# Lesertest G9: Tagebuch von Morytox



## Morytox (22. Dezember 2007)

*Teil I 21.12.2007*​Heute ist der Tag gekommen !
Nach langersehntem Warten und hoffen war es nun so weit! Passend zum letzte Schultag dieses Jahres, direkt nach der Zeugnisausgabe meines vorletzten Semesters (ja nächstes Semester muss ich mich noch durchs Abi quälen) kam ich nach Hause, und mir Wurde aus dem 4. Stock unseres Hauses schon zugerufen dass ein Paket für mich bei den Nachbarn läge. Ich dachte mir: "Ja jetzt ist der Tag perfekt!" und holte voller vorfreude das Paket ab. 

Oben angekommen Pakte ich dieses auch gleich aus und schoss die ersten Fotos vom Inhalt , diese werde ich jedoch erst morgen Uppen können (so hoffe ich) oder zumindest in den kommenden paar Tagen, Weihnachtszeit halt... 

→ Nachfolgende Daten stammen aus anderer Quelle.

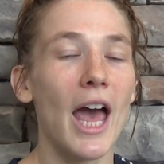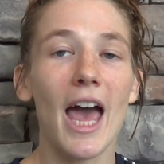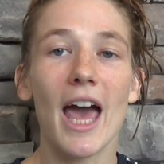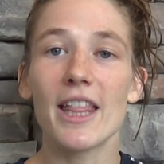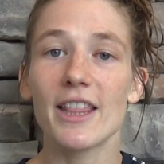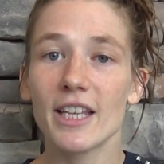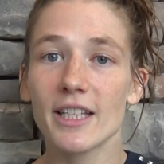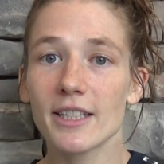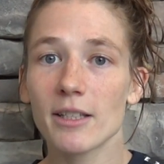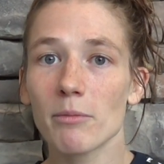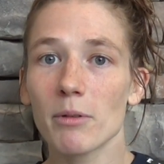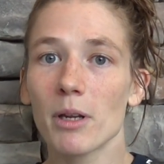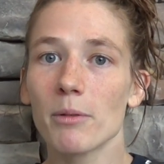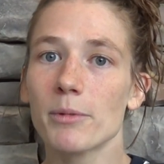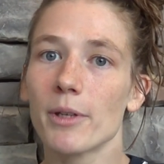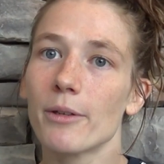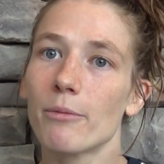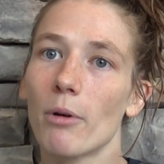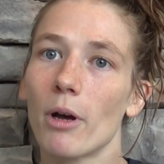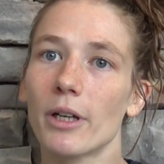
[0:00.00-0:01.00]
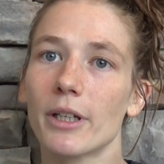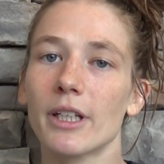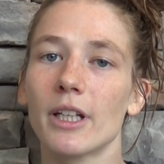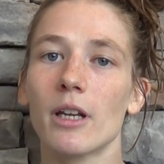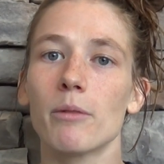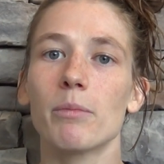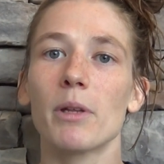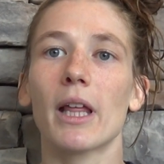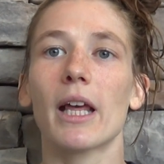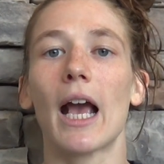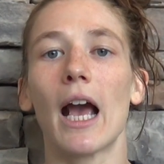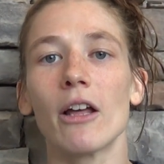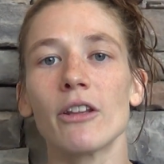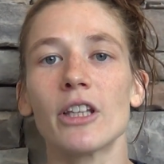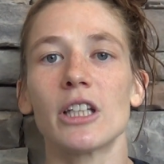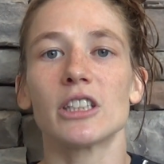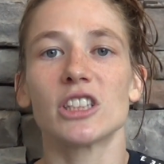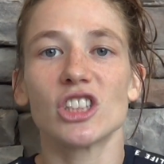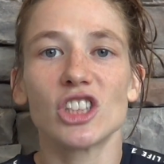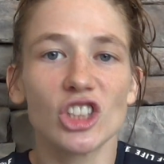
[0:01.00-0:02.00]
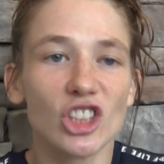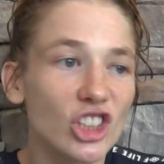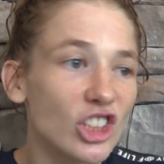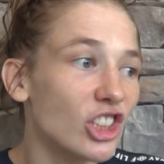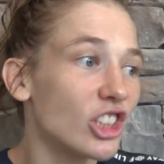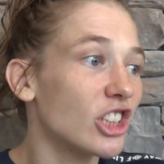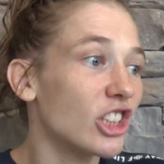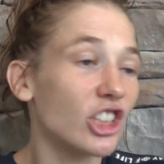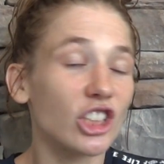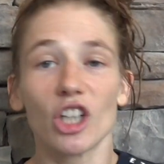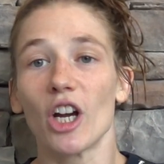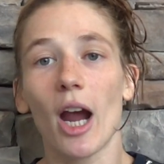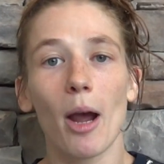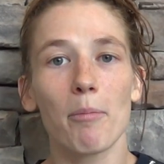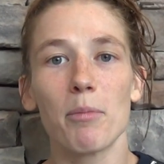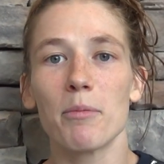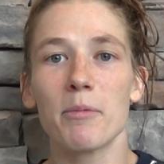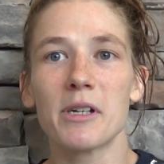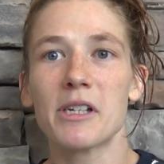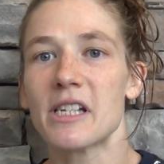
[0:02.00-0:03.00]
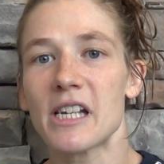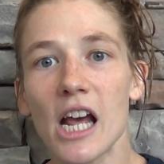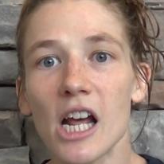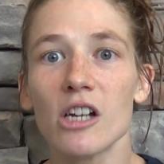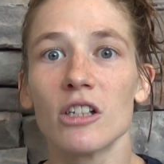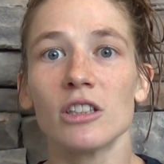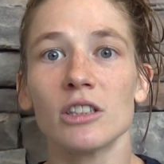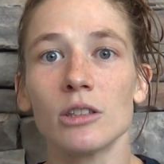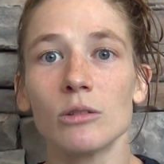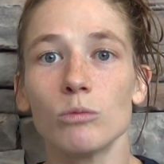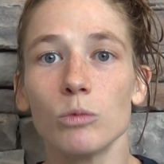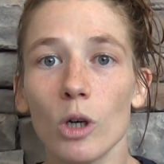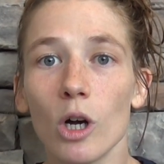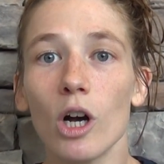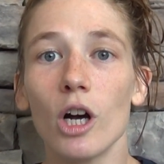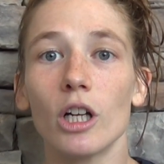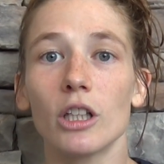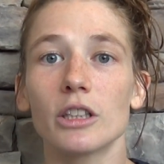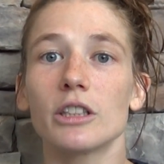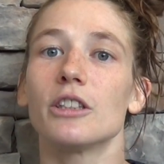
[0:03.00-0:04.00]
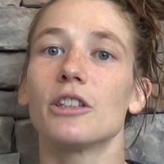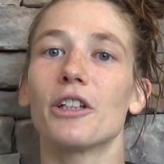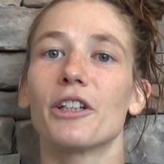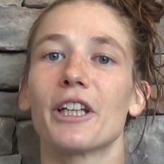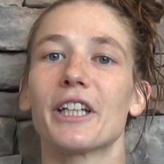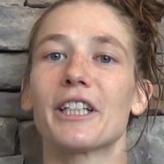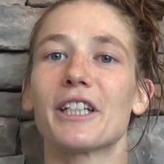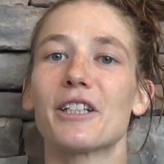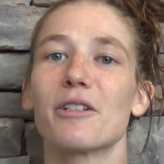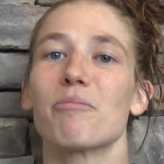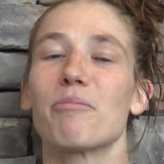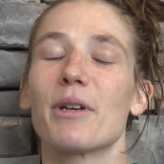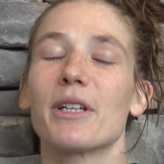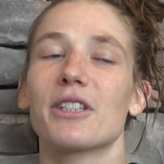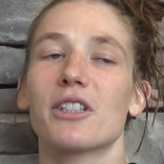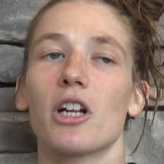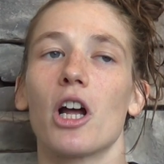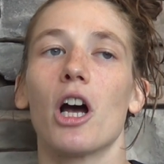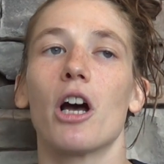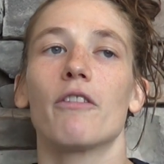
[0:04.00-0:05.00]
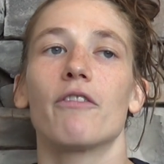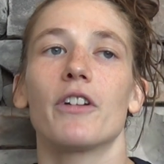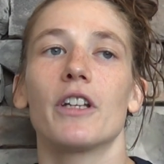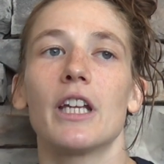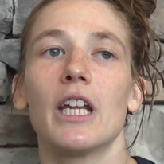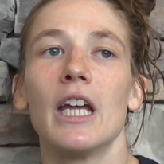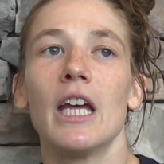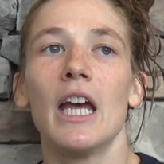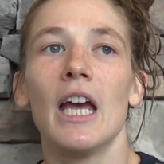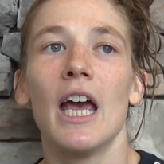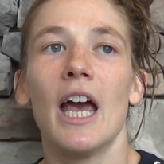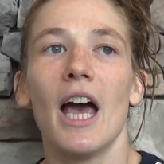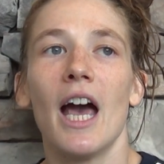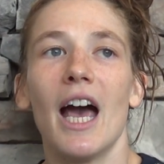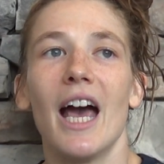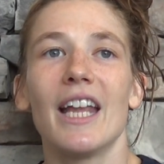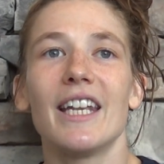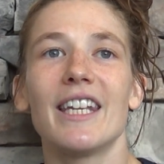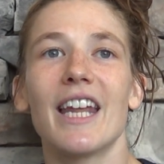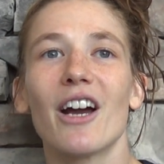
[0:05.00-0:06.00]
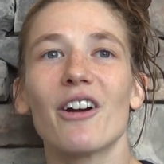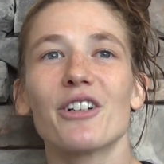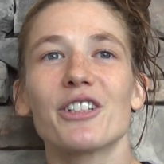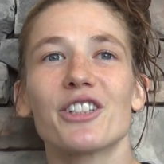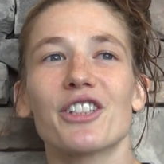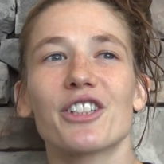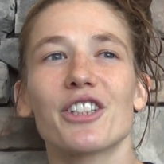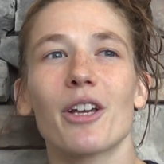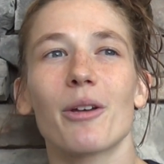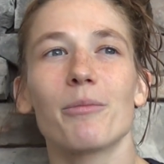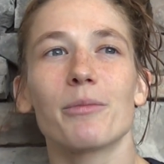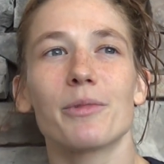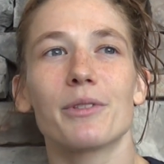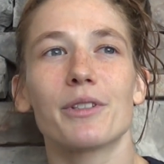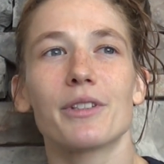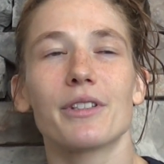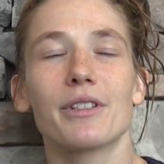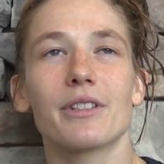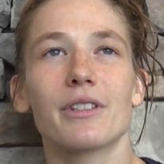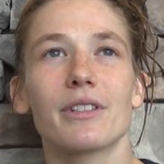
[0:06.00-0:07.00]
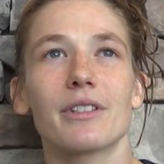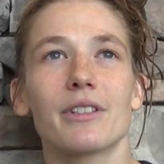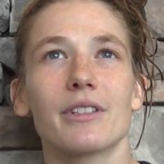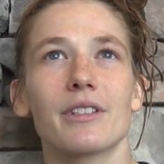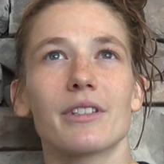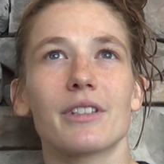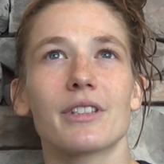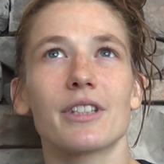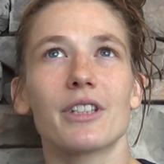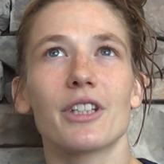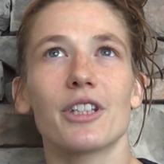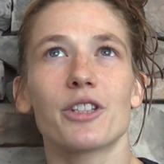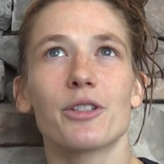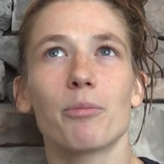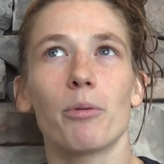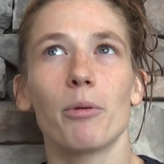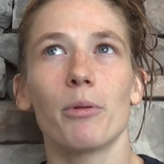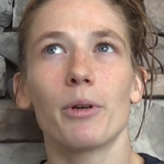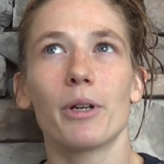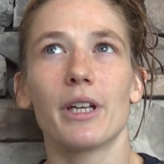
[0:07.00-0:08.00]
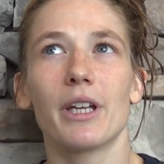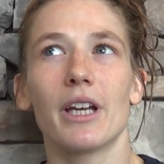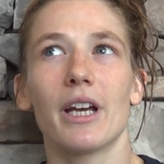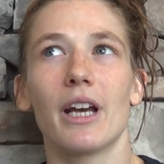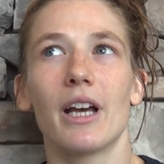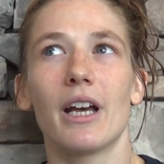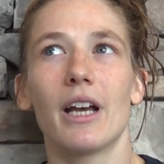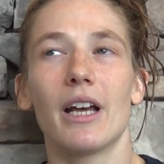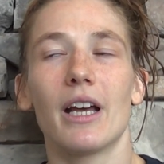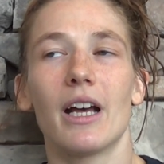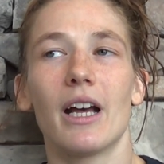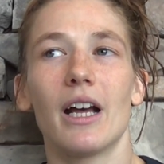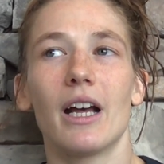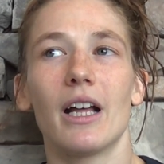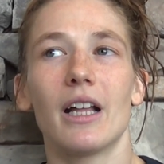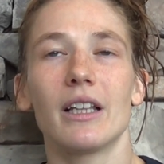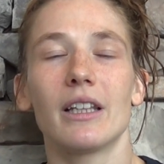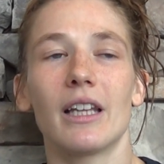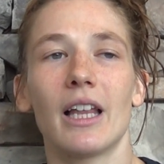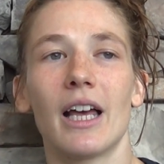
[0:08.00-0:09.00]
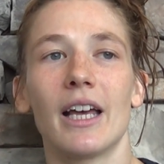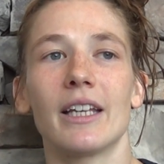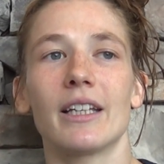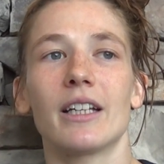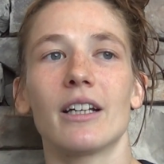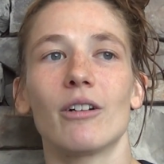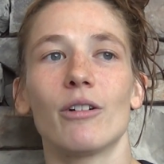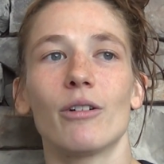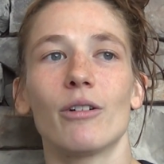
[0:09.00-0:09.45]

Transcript: And then sometimes I'd walk in and I'd be like, how the crap am I not on that wall? You know, like getting pissed off. And now it just comes to this point, like,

			Dieser Inhalt steht nur eingeloggten Mitgliedern zur Verfügung.
        



Mit einem guten Zeugnis geht man natürlich auch nicht Leer aus, so wurde mir die Mögleichkeit gegeben gleich zum eintreffen der Maus ein neues Mauspad zu bekommen, mein Altes Speed Pad der Marke Compad ist nun auch schon ziemlich abgenutzt und mit nem Branntloch gebranntmarkt .
Das sind natürlich keine passenden Bedingungen für einen Test dieser netten Maus! 
Ich entschied mich für die eXact Mat von Razer, da diese sehr Abnutzungsresistent ist und gleich 2 Oberflächen für High-, wie Lowsense Spieler bietet, gut Vorraussetzungen geschaffen !

*zum Teil I des Tests: Paketumfang *​
Schon an der Aufmachung der Verpackung war zu erkennen: Hier handelt es sich um was ganz spezielles! Die Verpackung ist in 2 Keile geteielt welche zu einem Quader geformt sind. Diese kann man auseinanderklappen, In der einen Hälfte kann man die Maus direkt sehn, das war die Frontseite, und wenn man das Paket nun aufklappt offenbart sich einem der Blick auf die 2. Schale der Maus.
*Aufzählung des Inhaltes:
*- Maus 
- Gummierte Schale 
- Hartplatik  Schale
- Umfangreiches Handbuch in 9 Sprachen
- Eine CD (dazu später...) 
- Eine Metallerne Box mit 4 x 4g und 4 x 7g Gewichten. (Wie von der G5       bekannt)
*
Schwierigkeiten schon beim auspacken?  Na Klar ! 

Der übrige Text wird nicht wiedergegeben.